Billions potentially saved
Thanks to Musk’s Twitter bid, approved unanimously by the board late last month and announced by chairman Bret Taylor, its stock has succeeded in largely decoupling itself from the broader tech market. The share price is now essentially little more than a barometer of investor confidence in Musk’s deal going through at the $54.20 offer.
Twitter has climbed 22% since April 1, before news broke of Musk’s 9.2% stake purchase, to finish Monday’s session at $47.96. While that indicates the market still sees a material execution risk for the deal, it has proved far more resilient than the broader tech sector. This outperformance is not because of strong fundamentals, but solely down to the existence of Musk’s bid propping up the price.
By comparison, the Nasdaq Composite has lost nearly a fifth of its value over the same period of time.
Pricing a similar drop into the $44 billion offer would mean Musk could lower the cost of the deal by a good $7 billion after paying the breakup fee.
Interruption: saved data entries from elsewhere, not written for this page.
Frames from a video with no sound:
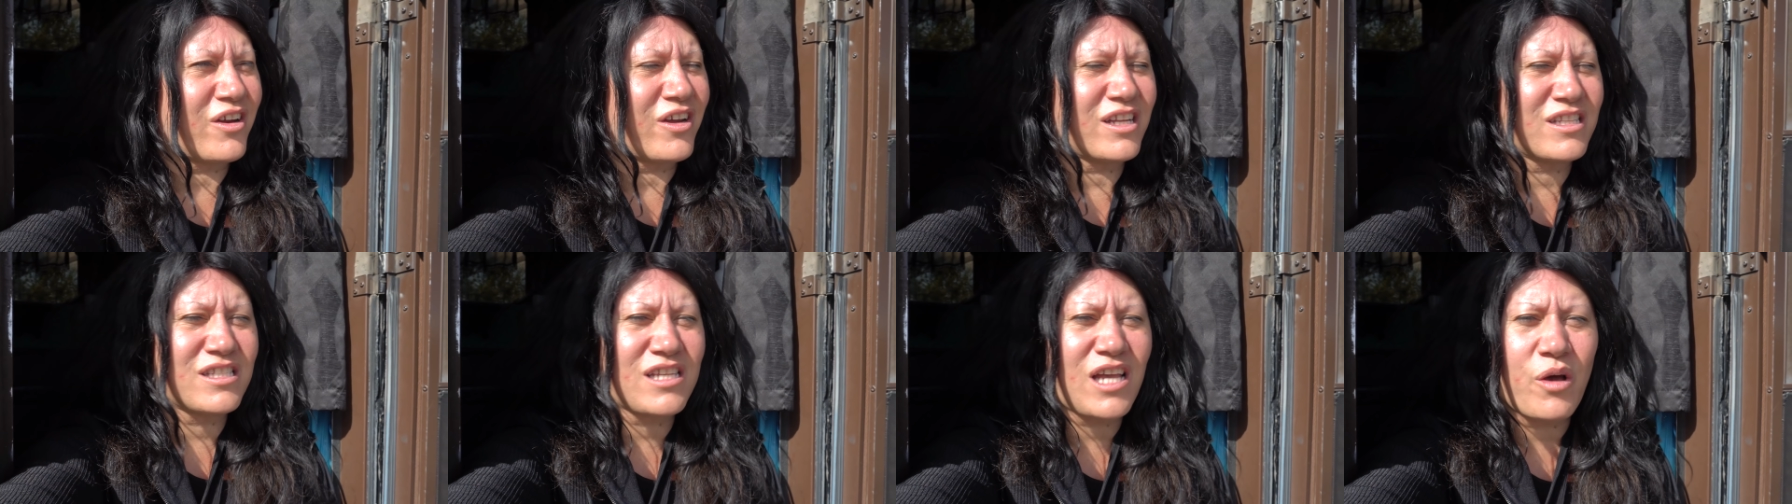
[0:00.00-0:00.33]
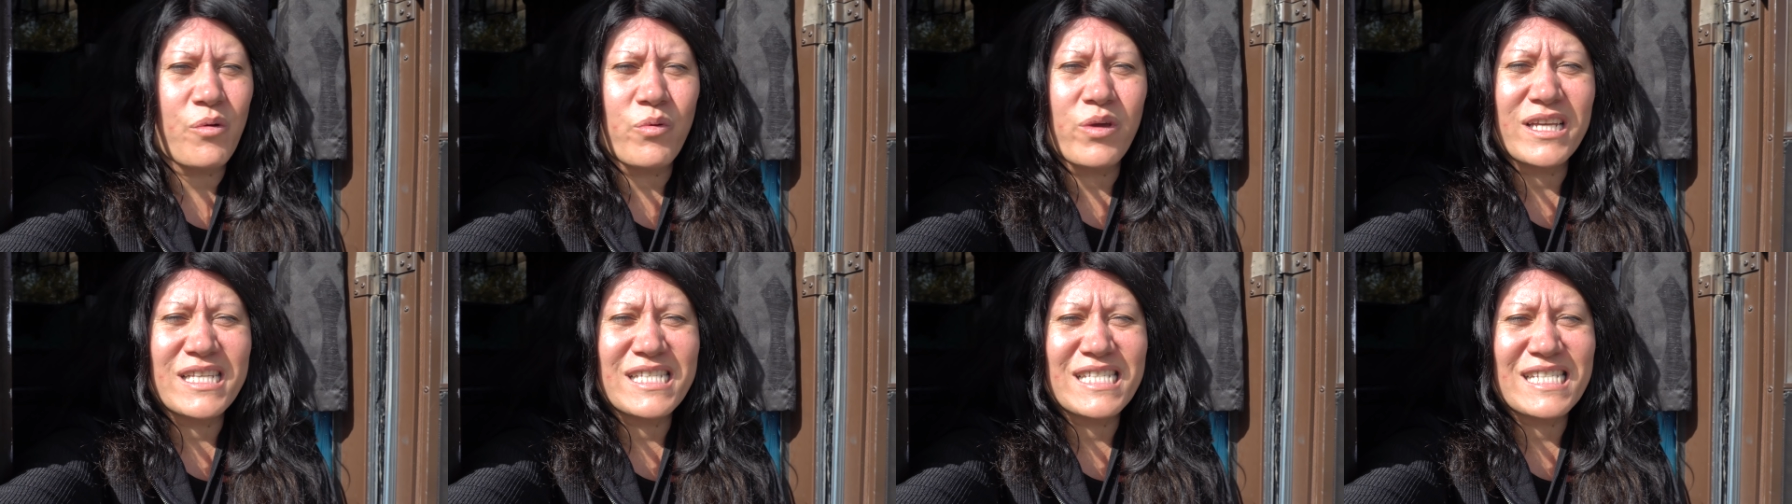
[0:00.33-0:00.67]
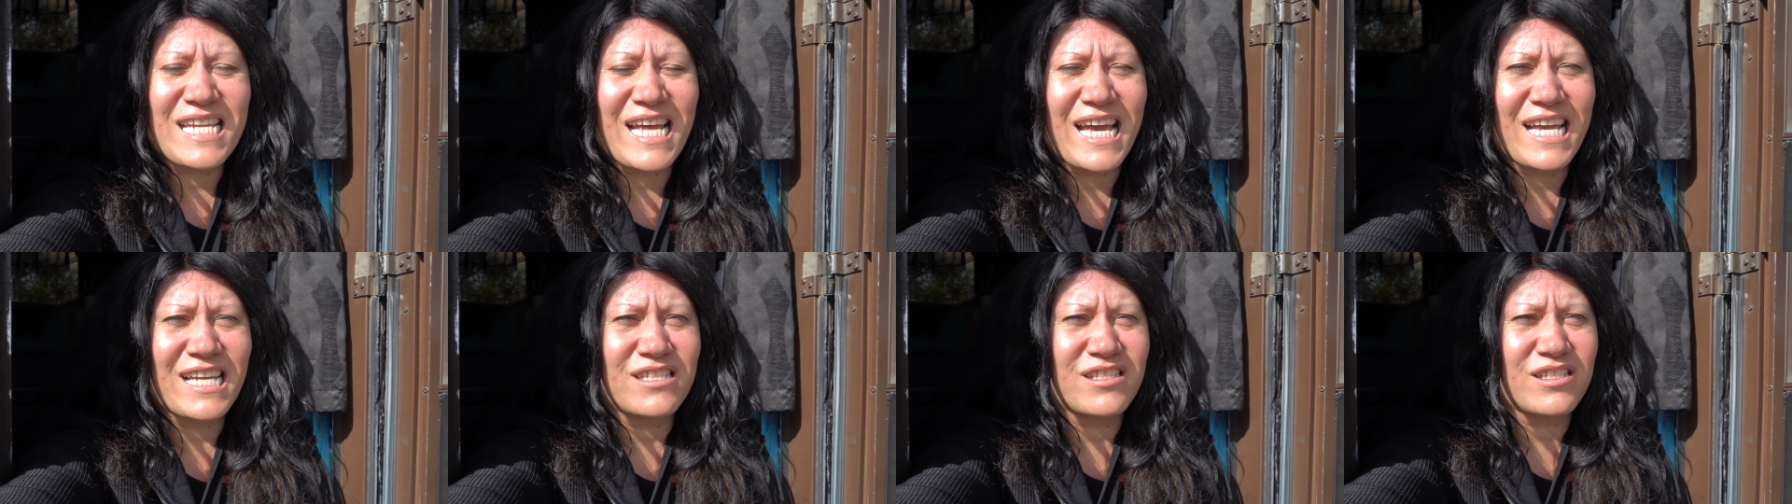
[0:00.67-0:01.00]
It's always
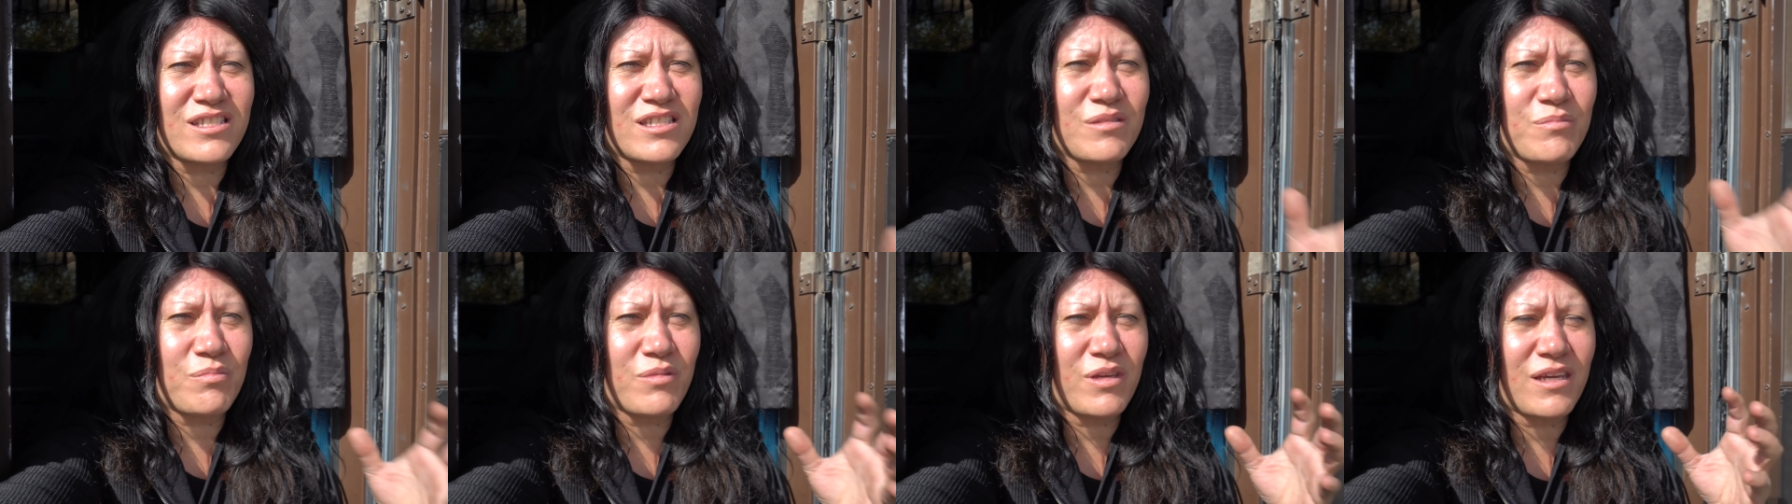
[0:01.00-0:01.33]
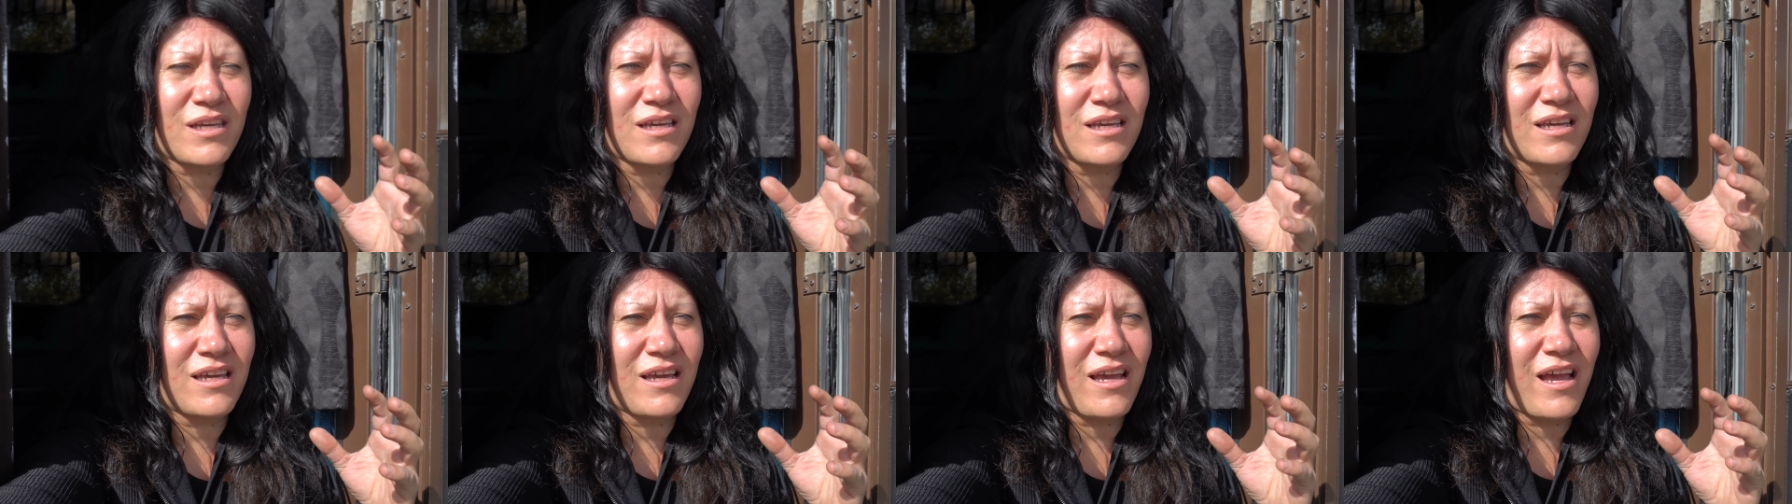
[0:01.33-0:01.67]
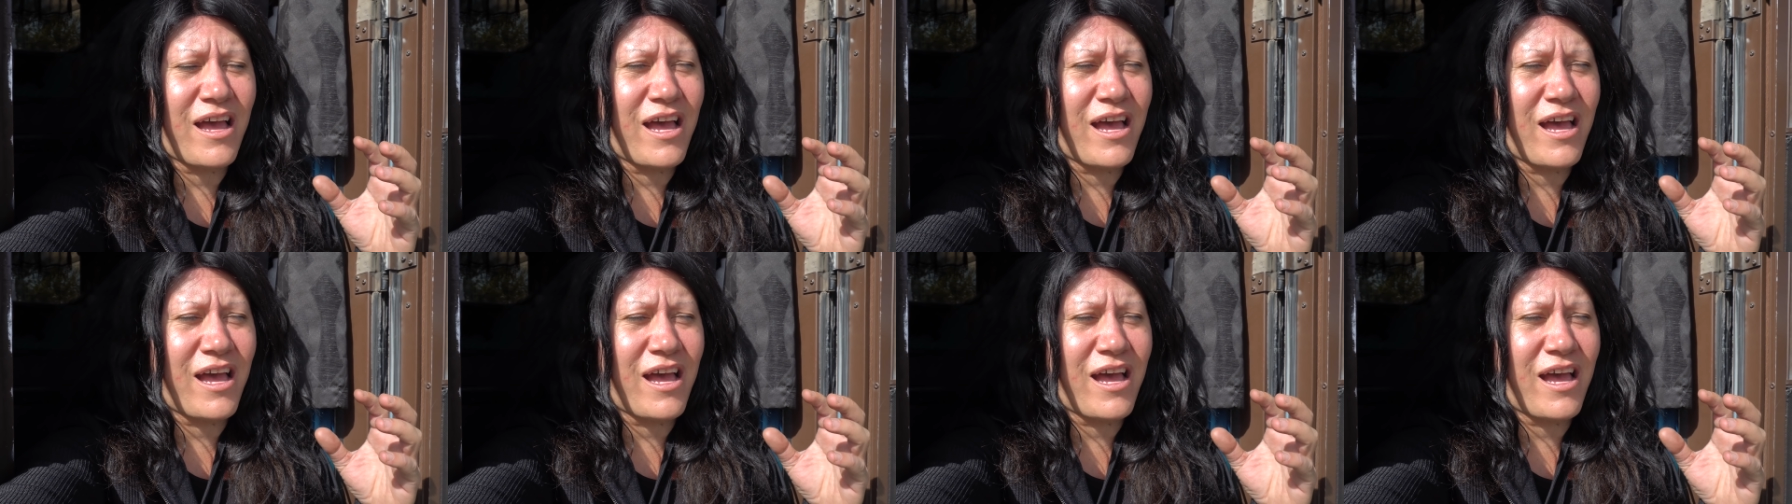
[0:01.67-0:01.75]
nice to be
Even a conservative 10% reduction to the bid price to reflect prevailing market conditions would still save him billions.
Considering that the current deal would encumber Twitter’s balance sheet with some $13 billion in debt, or nearly nine times its annual underlying cash earnings (Ebitda), Hindenburg Research argued a lower price with a less aggressive financing profile would furthermore put the acquisition on more solid financial footing.
“The heavy debt load would make it more challenging to pursue Musk’s goal of reducing Twitter’s reliance on advertising, which currently comprises the vast majority of its revenue,” it wrote.
‘Incredible leverage’ to renegotiate
Importantly, Musk is also not the only one fronting capital for the deal—and therefore not the only one calling the shots either.
In order to avoid liquidating any more of his Tesla stake or pledging too many shares as collateral, he recently enlisted help from Wall Street whales to finance the deal with over $7 billion of their own money.
Saudi billionaire Prince Alwaleed bin Talal, venture capital firms Sequoia Capital and Andreessen Horowitz, as well as crypto exchange Binance were just a few to be tempted by heady growth targets such as a fivefold increase in Twitter’s annual revenue by 2028.
These investors would likely advocate more favorable terms should they see any opening to extract meaningful concessions, according to Hindenburg Research.
Since the Tesla CEO’s current offer was “vastly superior to alternatives,” the short-seller warned there was little alternative for Twitter’s board than to accept any revised terms—a situation that presents a key risk to existing shareholders.
“Musk has incredible leverage to renegotiate should he choose to,” Hindenburg Research concluded.